Recentemente chegamos a uma conclusão muito importante sobre vinhos... Gostamos de apreciá-los como a personagem principal de um evento gastronômico... não como acompanhamento das refeições, como um apêndice, um acessório... É claro que estamos falando em apreciar e degustar com atenção um bom vinho... E servir os acompanhamentos que o valorizem ainda mais...

Mas, o que é um "bom" vinho? Para nós, completos leigos no assunto, é um vinho com uma boa referência dos mais entendidos no assunto, como revistas especializadas, amigos ou por procedência e região... Como suporte à decisão, eventualmente consultamos também a classificação do vinho. Não precisa ser necessariamente um vinho caro, mas provavelmente não vai estar na seção de "vinhos de mesa" dos supermercados... E, justamente por isso, um vinho que atenda a estas condições deve receber a atenção devida... Falo isso porque, recentemente, tomamos um Brunello de Montaltino em um churrasco... Enquanto preparavamos a carne... Foi uma completa heresia, um desperdício... Além da fumaça, a atenção a outras questões nos fez tomar de forma "automática" um vinho que merecia muito mais do que isso... Uma pena...

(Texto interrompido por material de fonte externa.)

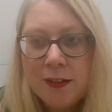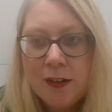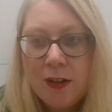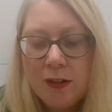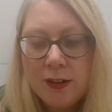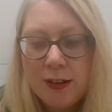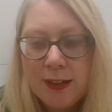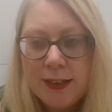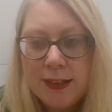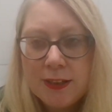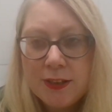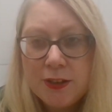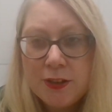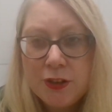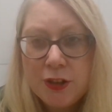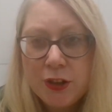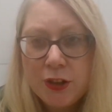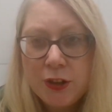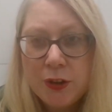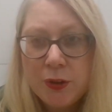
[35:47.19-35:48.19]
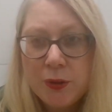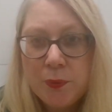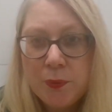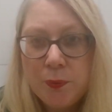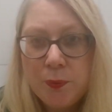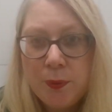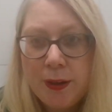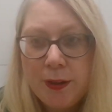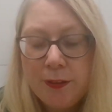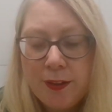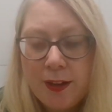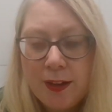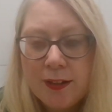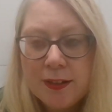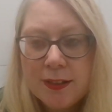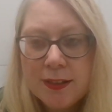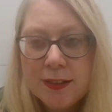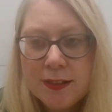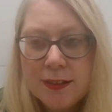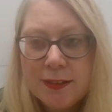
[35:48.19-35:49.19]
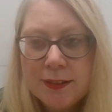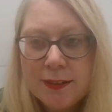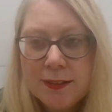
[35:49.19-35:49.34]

colleagues do with that.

Decidimos, então, inaugurar nossos Eventos de Degustação de Vinhos com um vinho que trouxemos de uma viagem à Buenos Aires, em 2010, o Alpha Crux Malbec 2006.

Segundo as revistas especializadas, é "Um dos maiores e mais aclamados Malbecs de todo o mundo, tendo recebido a safra de 2006 91 pontos da Wine Spectator, que destacou a grande presença de boca e fruta madura, deste belíssimo tinto que, brilha através do longo final. Apontado como um dos três melhores vinhos da Argentina pelo crítico inglês Tom Stevenson, é intenso e cheio de fruta, sendo bem mais elegante e fino que a grande maioria dos Malbecs elaborados no país".

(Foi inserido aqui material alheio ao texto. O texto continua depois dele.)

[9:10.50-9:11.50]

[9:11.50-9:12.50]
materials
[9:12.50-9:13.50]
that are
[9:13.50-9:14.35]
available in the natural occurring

Seguem, abaixo, os detalhes técnicos do vinho que iríamos degustar:
  • Produtor: O. Fournier / Argentina
  • País: Argentina
  • Região: Mendoza / Vale do Uco
  • Safra: 2006
  • Tipo: Tinto
  • Volume: 750 ml
  • Uva: Malbec
  • Vinhedos: Vinhedos selecionados, da região de La Consulta - Mendoza.
  • Vinificação: Fermentado em tanques de aço inoxidável. Maceração por 28 dias com controle de temperatura (24ºC)
  • Maturação: Permanece 20 meses em barricas novas de carvalho sendo 80% francês e 20% americano
  • Temperatura de Serviço: 16 a 18ºC
  • Teor Alcoólico: 14,5
  • Corpo: encorpado
  • Sugestão de Guarda: Mais de 10 anos
  • Combinações: Carne, cordeiro e massa
Preparei, então, uma refeição bem leve: spaguetti ao sugo, uma farofinha de carne assada e um delicioso queijo brie!

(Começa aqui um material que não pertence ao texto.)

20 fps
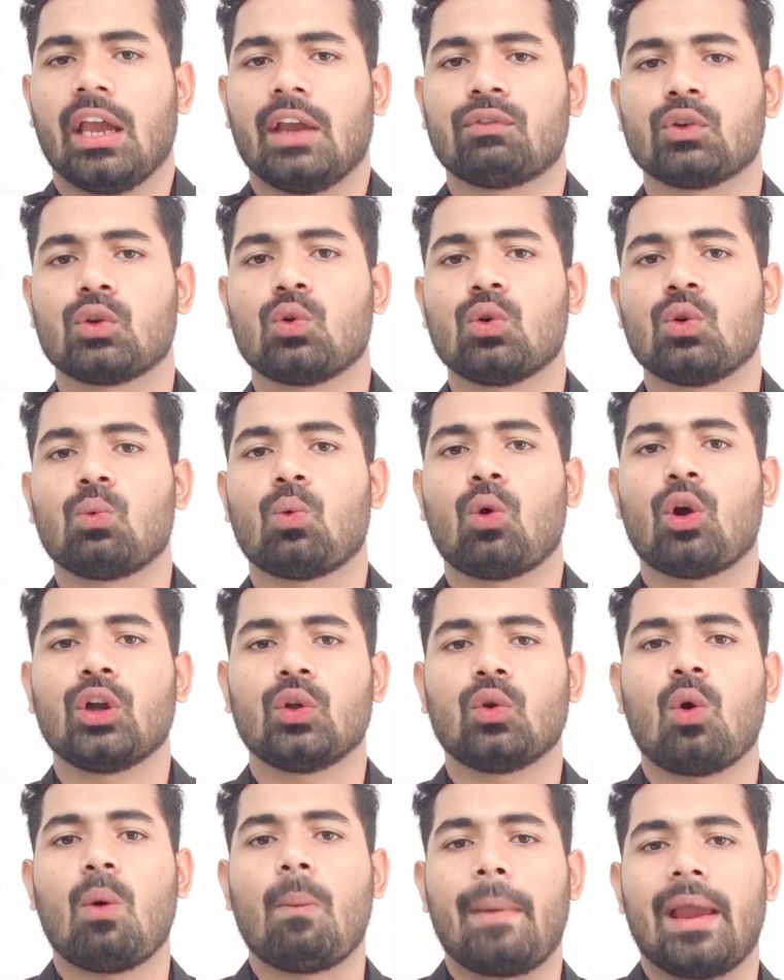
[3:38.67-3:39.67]
If you don't
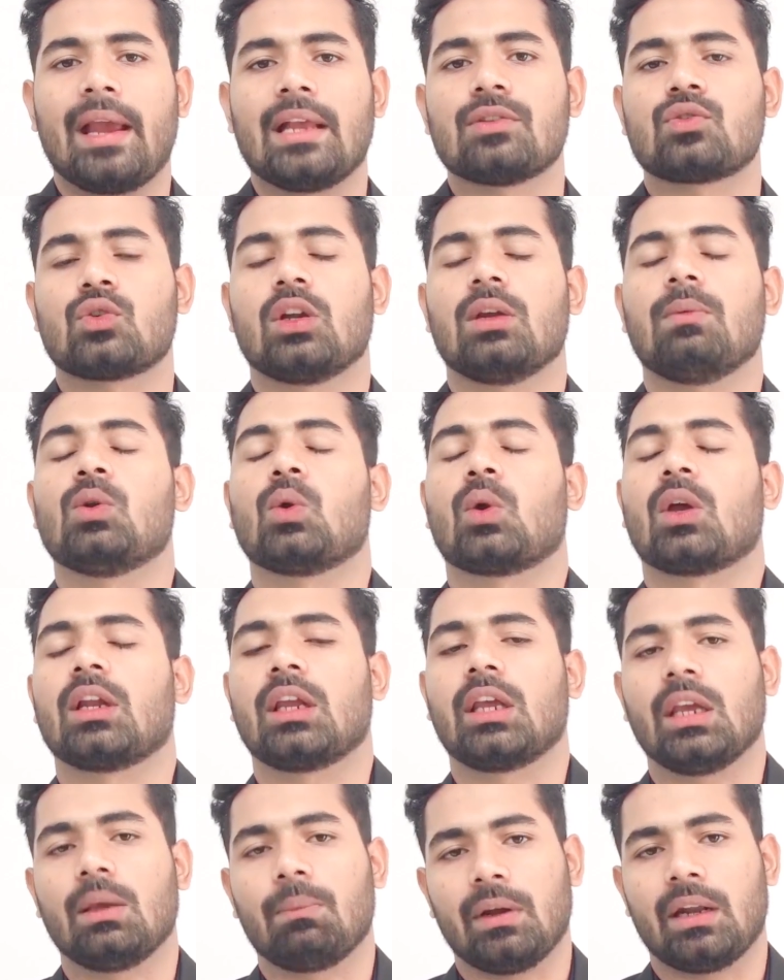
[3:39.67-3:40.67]
want to go mainstream, you
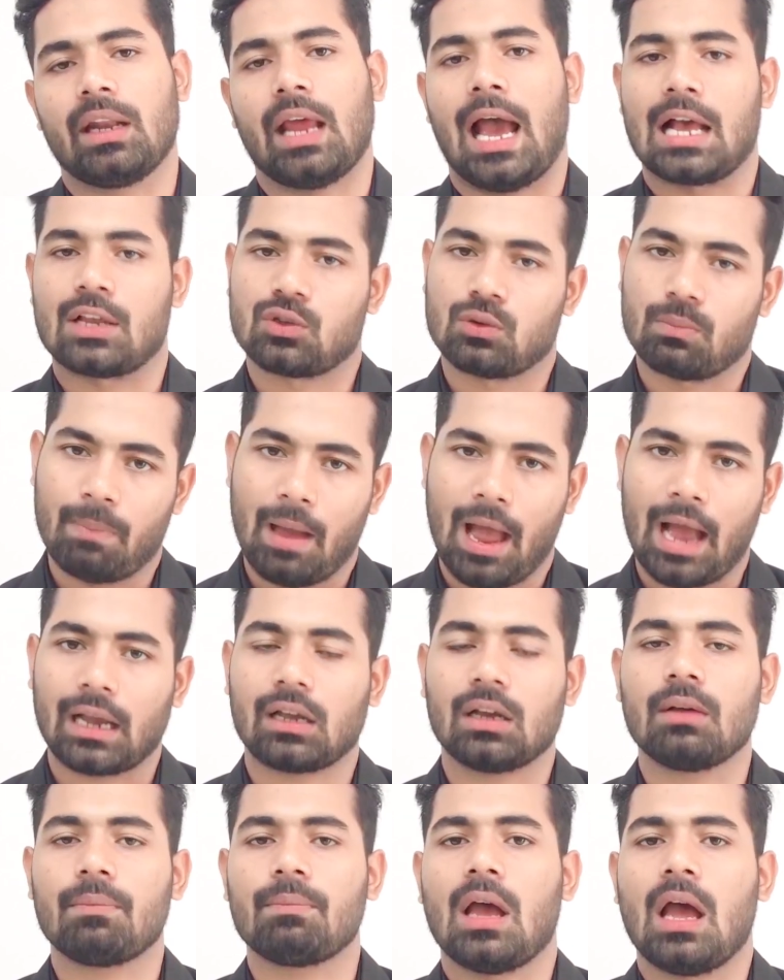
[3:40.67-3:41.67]
can keep it as your
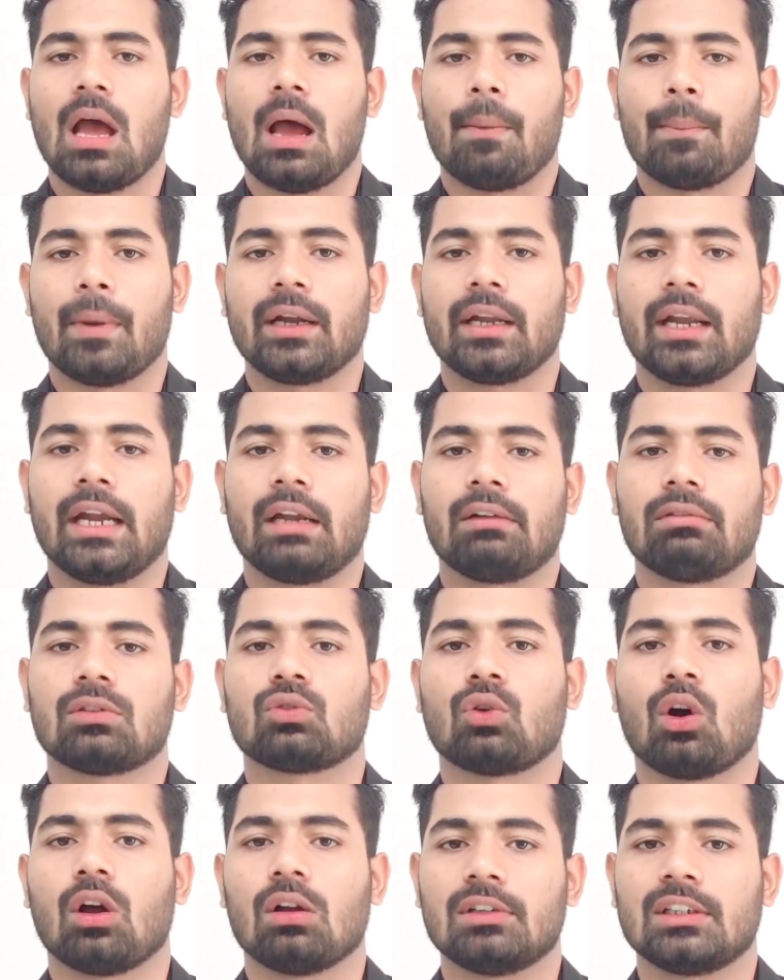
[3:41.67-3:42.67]
backup, but it
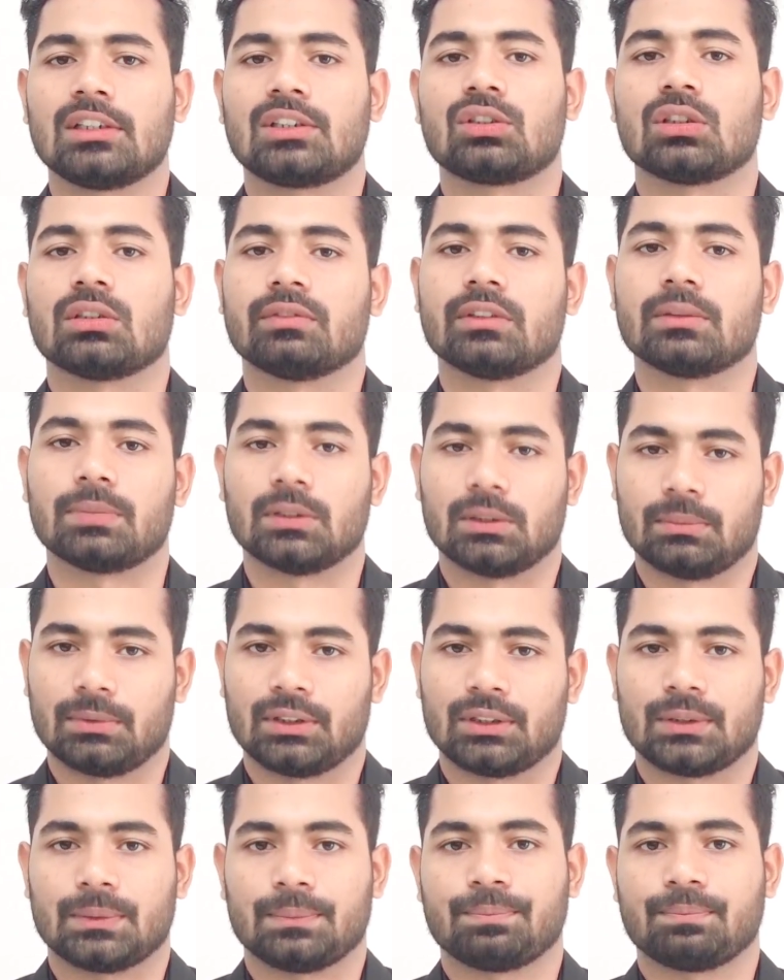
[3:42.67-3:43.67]
will always serve the
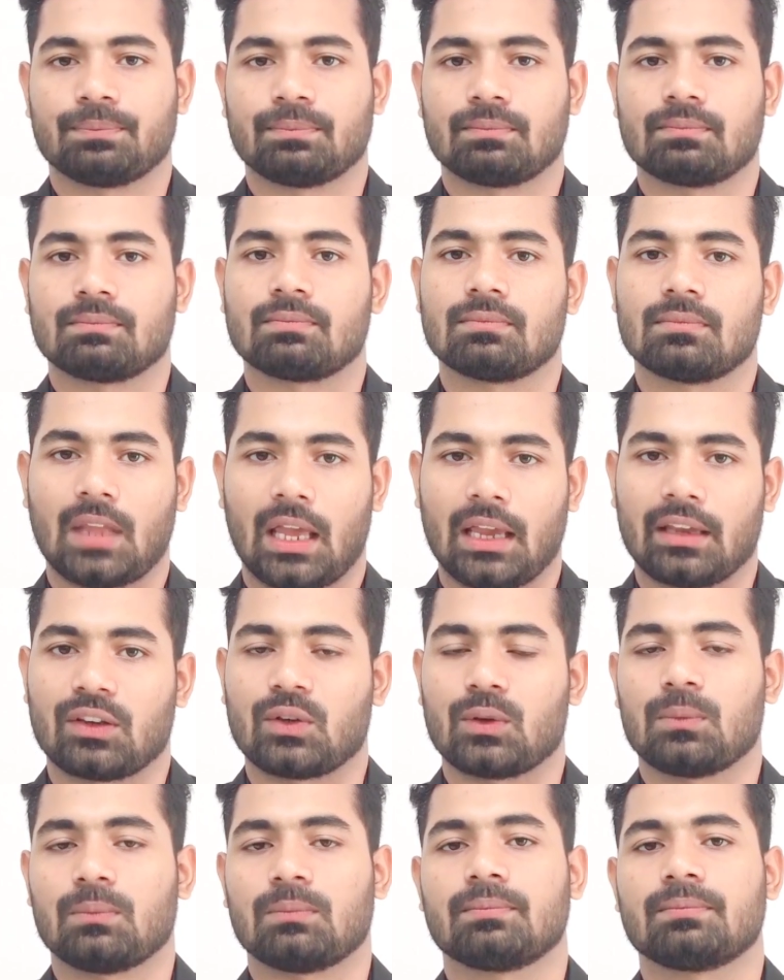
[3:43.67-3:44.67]
purpose.
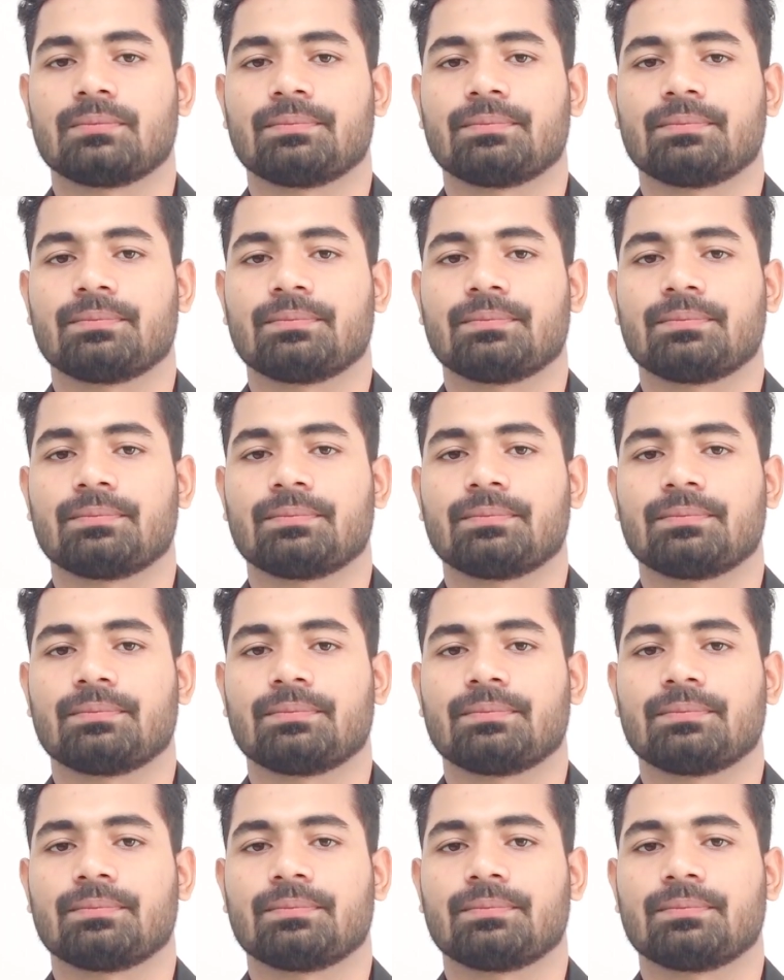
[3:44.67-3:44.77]
Thank you.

O vinho estava em nossa adega, já na temperatura correta, 16 graus... Depois de aberto, colocamos toda a garrafa em um decanter e aguardamos um pouco antes de servi-lo.

 O aroma já se espalhou pela sala... Ao ser colocado na taça, pudemos ver sua cor intensa de cereja madura... Seu perfume era forte e depois que deixamos o álcool evaporar bem na taça, percebemos notas de maresia (talvez por saudade de Paraty...rs), frutas vermelhas e menta...

Ao provar o vinho (finalmente!! rs...), percebemos que o sabor das frutas vermelhas era marcante, mas havia também baunilha... E a "maresia" ou um sabor salgado ficava na boca no final... O queijo brie combinou bem com ele e chegou a ficar adocicado com o contraste seco e salgado do Alpha.


Não tomamos a garrafa inteira e, dia seguinte, ainda pudemos usufrir deste delicioso e encorpado vinho, sem perda de suas qualidades! Acompanhado de um "Escondidinho de Carne Moída" ficou muito bom!!

Nota do Alê e da Bia para o Alpha Crux 2006: 9,0! Que grande estréia para nossos Eventos de Degustação!!